The Yacht Club Recipe Book
The ladies of the 1981 Ladies Committee compiled an excellent recipe book to raise funds for the Club and the NSRI. This publication of 154 pages took four months of after hour work to compile. At a modest R5.50, the book was a bargain and with the support of local business, it apparently sold like the proverbial hot cake. In the letter that accompanied the book’s distribution, Reneè Leach wrote that:
The recipe book received wide acclaim. The comment of a Sunday Times acknowledged culinary expert of the time, Ann Wise, was that:
“… she liked the book altogether because the recipes are practical, sensible and easy to follow, yet with enough panache to tempt one to try something new”.
One can not but agree with this statement when looking at some of the mouth-watering dishes such as cold sea cat with mayonnaise, Kingklip cooked in champagne and Tuna prepared in a slow casserole.
Their worthy predecessors never overshadowed the ladies of later years and the feast on the following photo was Christmas lunch in December 1997.

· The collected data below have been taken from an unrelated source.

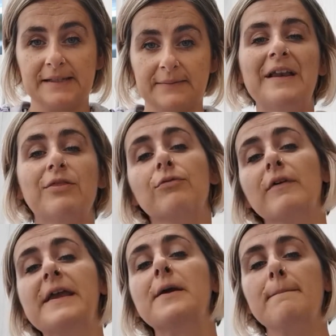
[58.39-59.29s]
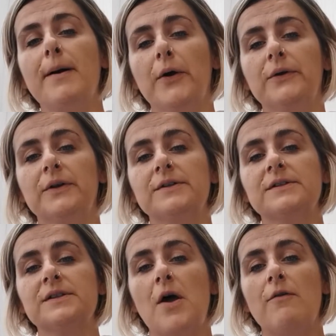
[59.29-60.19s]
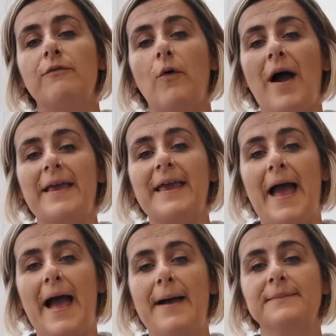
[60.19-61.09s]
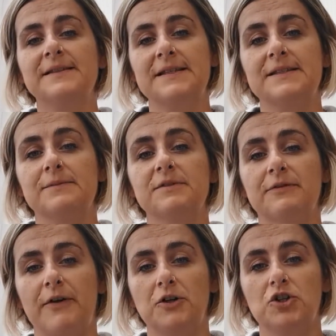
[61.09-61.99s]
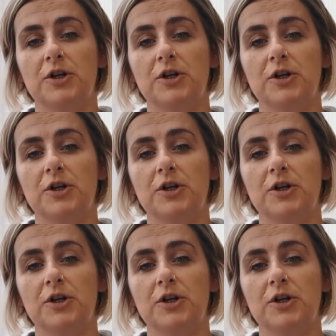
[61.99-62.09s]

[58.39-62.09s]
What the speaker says: You will need three components for a CAM system to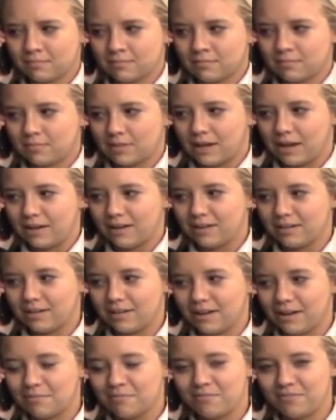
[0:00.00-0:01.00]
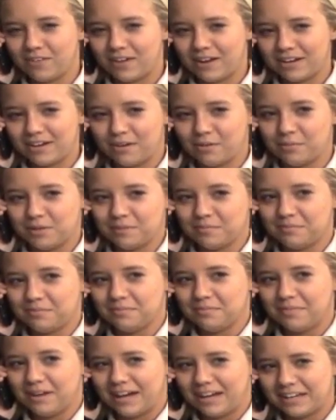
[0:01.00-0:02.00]
I, I'm fine. I'll be
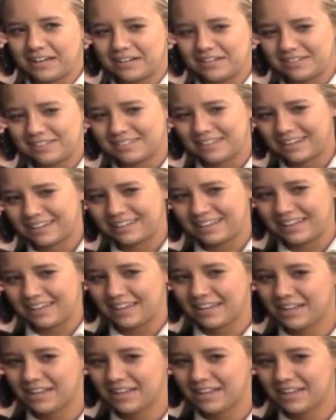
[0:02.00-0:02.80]
back in a second.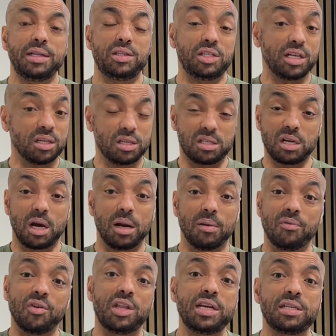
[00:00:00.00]
didn't sign
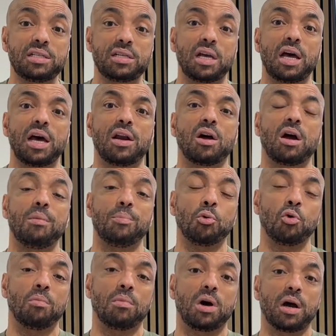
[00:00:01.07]
up for this, and I
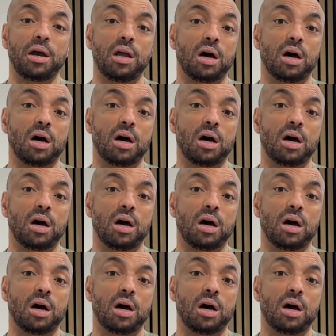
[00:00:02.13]
bought my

With reference again to the opening paragraph of this entry, it can be concluded that the ladies of the Club are a special breed of women and we appreciate them.
A Christmas Story
One year, not long ago, a comic drama unfolded during a visit from an MBYBC Father Christmas (the name of the specific father shall remain anonymous). On the day in question, all dressed in red, with white beard and hat, he arrived on an NSRI boat, bellowing the “A-hoi! A-hoi”. As the boat was mooring, he stood on the gun whale and took hold of the jetty. This of course was a fatal mistake, because a surge started to move the boat away from the jetty leaving the honourable Father Xmas stretched in a very awkward horizontal position. All he could do was to look up, groan a last “A-hoi—– !”, and then to the horror of the kids, and the hilarious delight of the grown-ups, drop face down into the churning waters of the slipway! Shows you mates, seawater and alcohol are not a good mix!
They were naughty too!
The New Year’s Eve dance was an important item on the early Club’s agenda. One such occasion was organized in a make-shift tent, but because of a storm it turned out to be a total disaster. The dance was called off, but everybody being in the right mood, it was decided that a skinny dip in Munro’s Bay was an ideal alternative, men on the one side and the ladies on the other side. Great fun was enjoyed but unfortunately, one of the ladies, known as “Black Val”, because of the colour of her hair, lost an important piece of underwear and was rather embarrassed. She had to go back to the Club wearing a dress over slacks without the important piece of clothing!
The committee at the time can be seen in the photo below, from left to right: Fanie Leach (Commodore), Jan Swanepoel (Vice- Commodore: Sailing), Butch van der Westhuizen (additional member), Kallie van Aswegen (Vice-Commodore: Boating), René Leach (additional member), Pam Templeton (Secretary/Treasurer), Eddie de Swardt (President), Ian Hamilton (additional member) and Rayner van Niekerk (additional member). Kneeling are, Ray Templeton (additional member), Billy Brooks (Rear-Commodore) and Bill Ross (additional member).
The Club Commodore, Fanie Leach, reported a membership of 333 members “… with a few in the pipeline”.
The following photos show scenes typical of the Club’s annual opening cruise.
Whereas members had previously paid only R20.00, the subscription fee per year per family doubled to R40.00. This was the only method by which to gather the required R4000.00 per annum to pay off the loan of R40 000.00 from the Town Council for the tarring of the parking area. Good news for the pensioners was that they would only pay R20.00!